Epilepsy with myoclonic absences (EMA) is an epilepsy syndrome characterized by absence seizures accompanied by myoclonic jerks and tonic abduction in the arms often appearing as a ratcheting movement [1]. The condition typically begins in early childhood and can persist into adulthood [2]. Cognitive and developmental impairments may arise from the interplay between the underlying epileptic condition and the effects of frequent seizures [3]. VPA is generally the first-line treatment, often combined with other antiepileptic drugs such as ethosuximide, benzodiazepines, or levetiracetam [1, 4]. However, age, metabolic conditions, and sex may impact first-line medication choice.

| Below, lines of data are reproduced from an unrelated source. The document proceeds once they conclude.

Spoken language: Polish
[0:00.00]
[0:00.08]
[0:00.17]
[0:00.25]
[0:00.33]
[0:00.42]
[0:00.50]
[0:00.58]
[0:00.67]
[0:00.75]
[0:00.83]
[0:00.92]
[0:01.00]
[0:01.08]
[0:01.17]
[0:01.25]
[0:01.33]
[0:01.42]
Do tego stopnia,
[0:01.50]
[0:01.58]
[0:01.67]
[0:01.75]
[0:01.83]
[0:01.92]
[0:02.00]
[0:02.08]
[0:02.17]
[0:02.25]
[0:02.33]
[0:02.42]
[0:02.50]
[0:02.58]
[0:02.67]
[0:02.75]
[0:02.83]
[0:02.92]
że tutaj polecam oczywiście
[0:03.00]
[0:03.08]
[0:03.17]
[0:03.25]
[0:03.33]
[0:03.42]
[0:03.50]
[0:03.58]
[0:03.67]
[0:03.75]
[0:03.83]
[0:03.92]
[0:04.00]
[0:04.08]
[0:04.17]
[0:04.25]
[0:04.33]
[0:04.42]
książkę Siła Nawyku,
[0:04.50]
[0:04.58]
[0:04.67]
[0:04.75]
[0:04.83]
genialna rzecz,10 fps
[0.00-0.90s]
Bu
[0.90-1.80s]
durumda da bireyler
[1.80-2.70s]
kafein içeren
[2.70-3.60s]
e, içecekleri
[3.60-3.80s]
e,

Zonisamide, levetricetam, clobazam, and several others can be considered as second line or if VPA is not recommended [1, 2]. Primary sodium channel blockers, such as carbamazepine, oxcarbazepine, and phenytoin, should be avoided to prevent exacerbating seizures [5]. Early diagnosis and treatment is crucial for better outcomes, as delayed therapy and the presence of generalized tonic-clonic seizures may indicate a poorer prognosis [2]. Proper medication management of EMA requires consideration of potential side effects and comorbidities.

Samuel Kamoroff: conceptualization, writing – original draft, writing – review and editing, data curation. Harry Abram: writing – review and editing, supervision. Fernando Galan: writing – review and editing, visualization, supervision.

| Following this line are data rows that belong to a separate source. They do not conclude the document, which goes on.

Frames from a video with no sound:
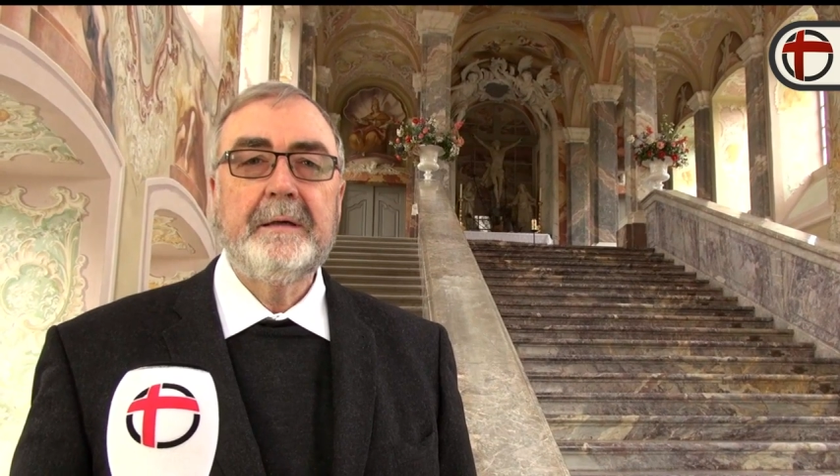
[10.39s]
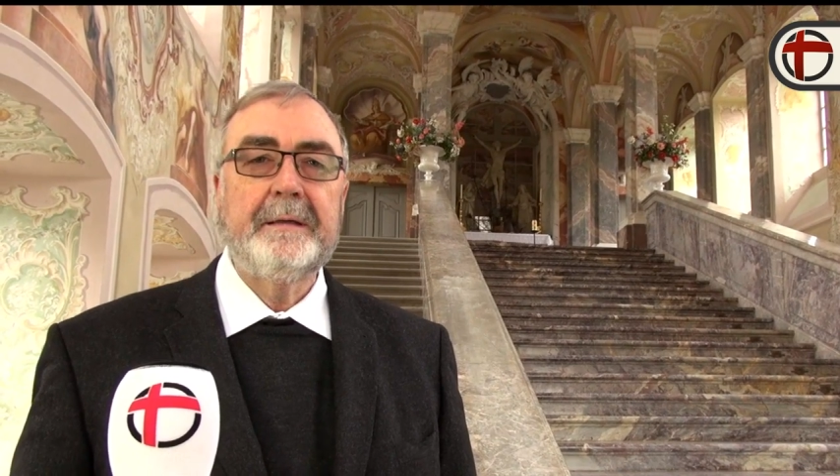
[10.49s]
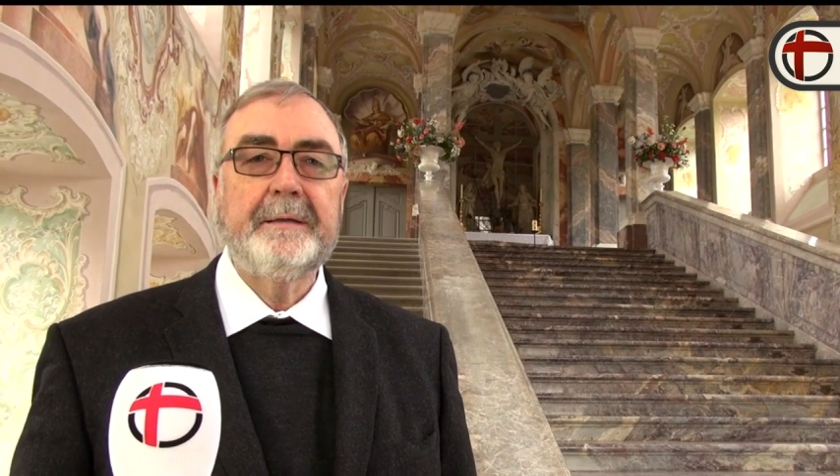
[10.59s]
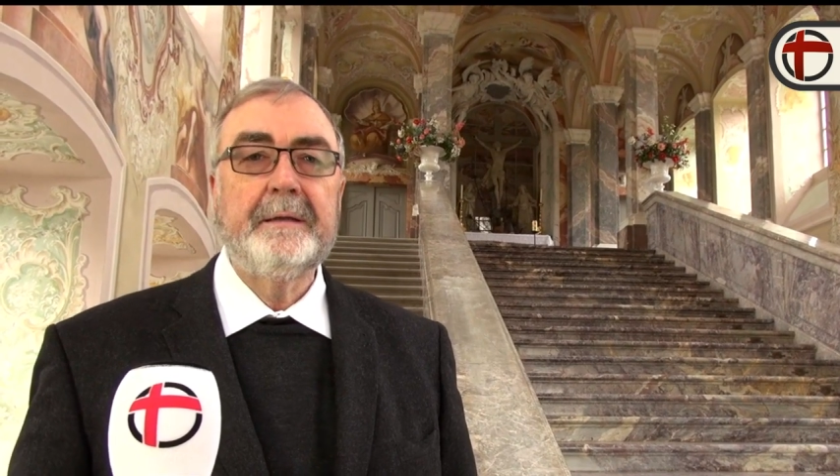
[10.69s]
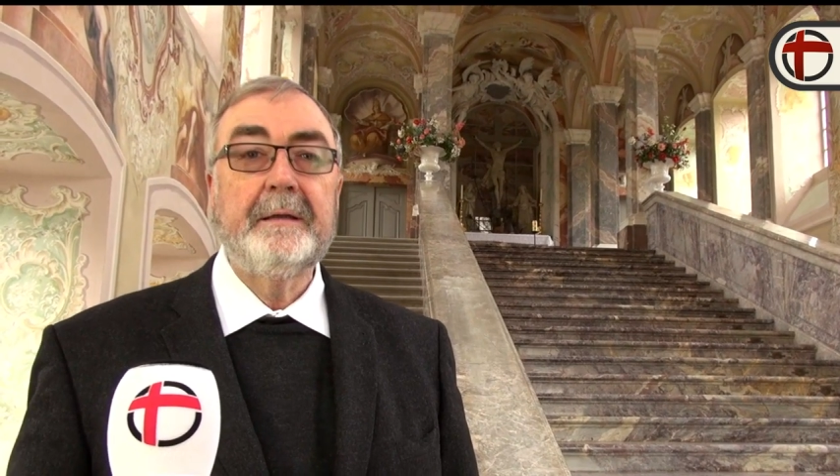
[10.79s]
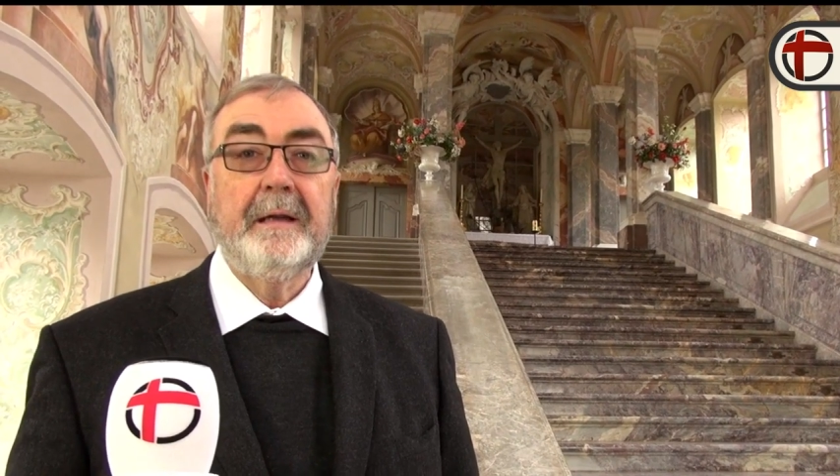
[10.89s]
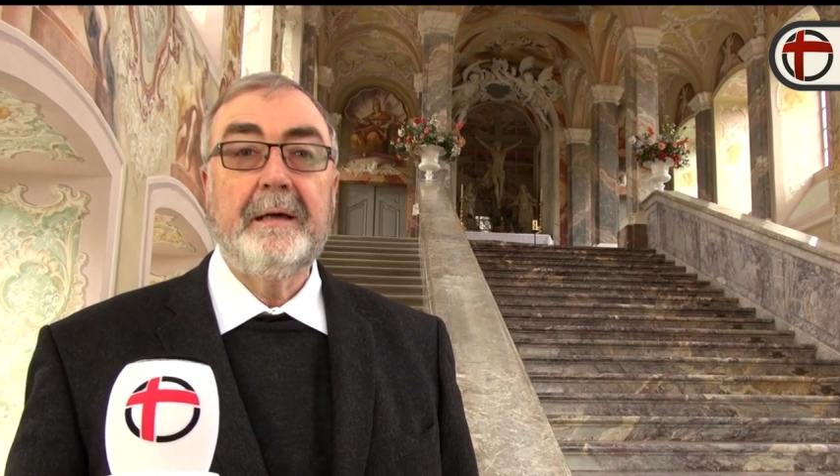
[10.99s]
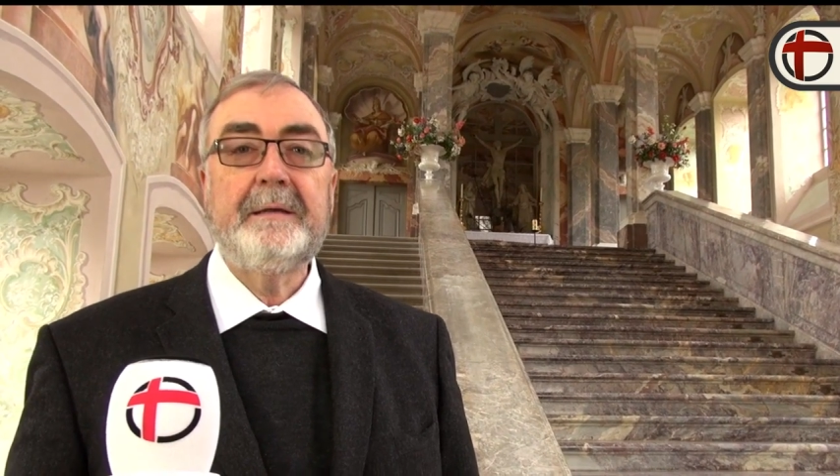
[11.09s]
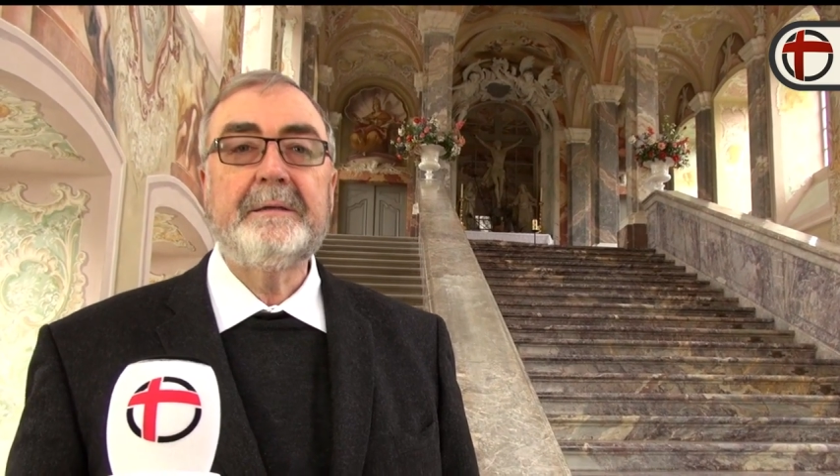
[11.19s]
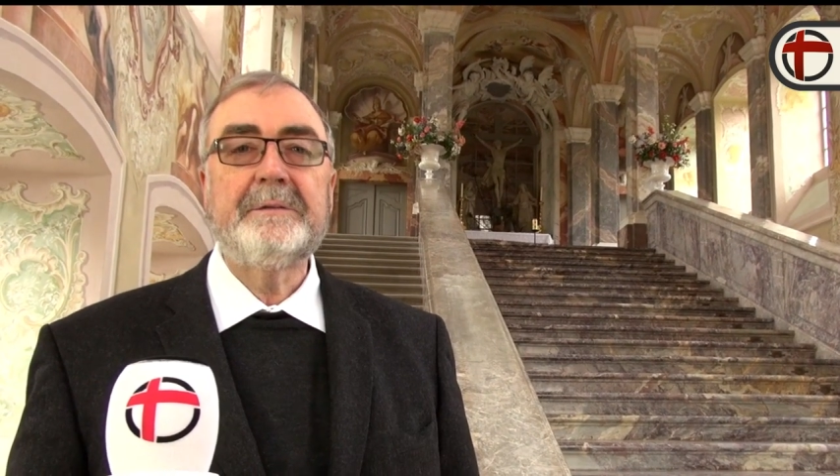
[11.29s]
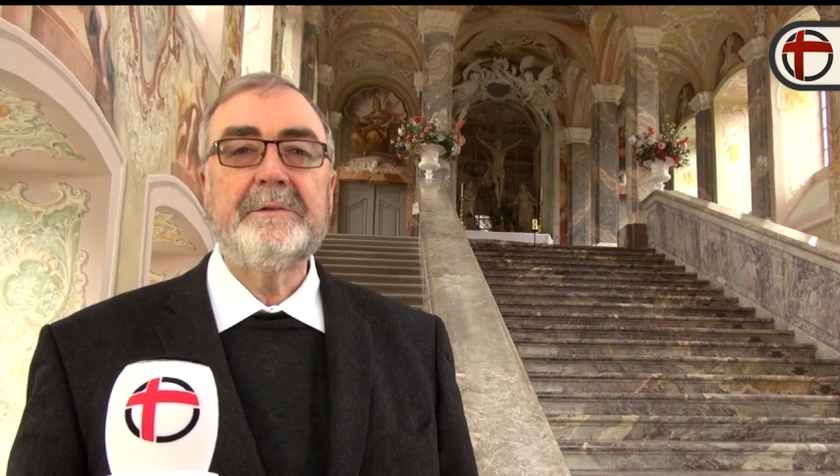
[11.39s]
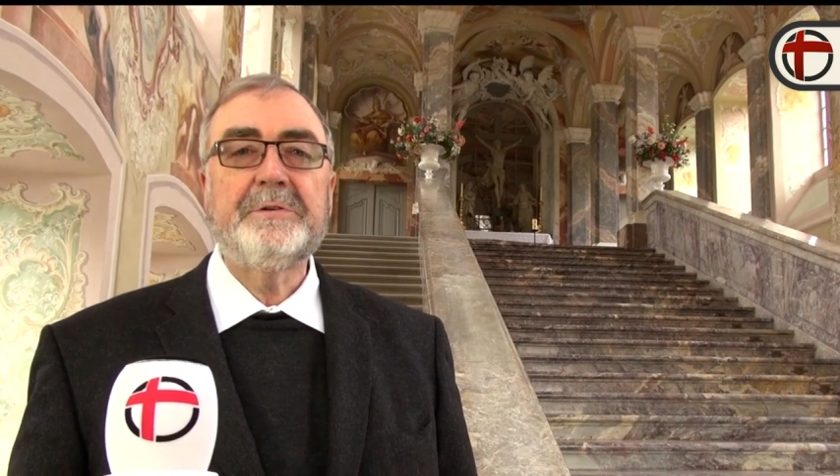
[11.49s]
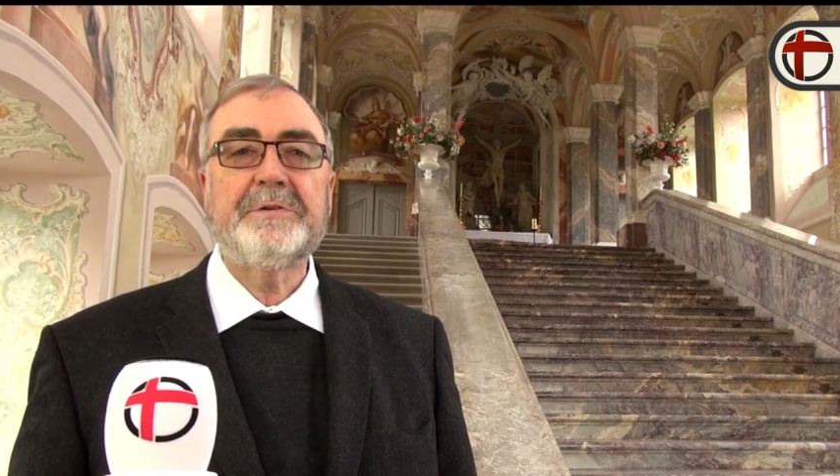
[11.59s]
an Leiden,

Parental consent was obtained due to the patient being a minor with identifiable physical features included in the video.

The authors declare no conflicts of interest.

Abstract Image

与发育相关的难治性癫痫
这个5岁的女孩表现出大约1年的反复发作的凝视,有节奏的眼球运动和上肢抽搐。发育和认知正常。脑电图(EEG)捕捉到典型的行为停止事件,与有节奏的上半身肌阵挛抽搐有关,时间锁定为广义的尖波放电(视频1/图1)。光刺激诱导事件。磁共振成像正常。癫痫基因面板显示在ADAR/TREX1中存在一种未知意义的变异。最初用丙戊酸(VPA)治疗不成功,但加用氯巴唑缓解了她的癫痫发作。尝试简化为氯巴唑单药治疗不成功,但当VPA和氯巴唑联合治疗时,她仍然没有癫痫发作。癫痫伴肌阵挛性缺失(EMA)是一种癫痫综合征,其特征是癫痫发作伴有肌阵挛性抽搐和强直性外展,通常表现为棘轮运动b[1]。这种情况通常始于儿童早期,并可能持续到成年。认知和发育障碍可能由潜在的癫痫状况和频繁发作的影响之间的相互作用引起。VPA一般为一线治疗,常与其他抗癫痫药物合用,如乙砜胺、苯二氮卓类药物或左乙拉西坦[1,4]。然而,年龄、代谢状况和性别可能会影响一线药物的选择。唑尼沙胺、左曲西坦、氯巴唑等可以考虑作为二线治疗,或者如果不推荐VPA治疗[1,2]。应避免使用初级钠通道阻滞剂,如卡马西平、奥卡西平和苯妥英,以防止癫痫发作加重。早期诊断和治疗对于获得更好的结果至关重要,因为延迟治疗和出现全身性强直-阵挛性发作可能表明预后较差。EMA的适当用药管理需要考虑潜在的副作用和合并症。塞缪尔·卡莫罗夫:概念化,写作-原稿,写作-审查和编辑,数据管理。哈利·亚伯兰:写作-审查和编辑,监督。费尔南多·加兰:写作-审查和编辑,可视化,监督。由于患者是未成年人,视频中有可识别的身体特征,因此获得了家长的同意。作者声明无利益冲突。
本文章由计算机程序翻译,如有差异,请以英文原文为准。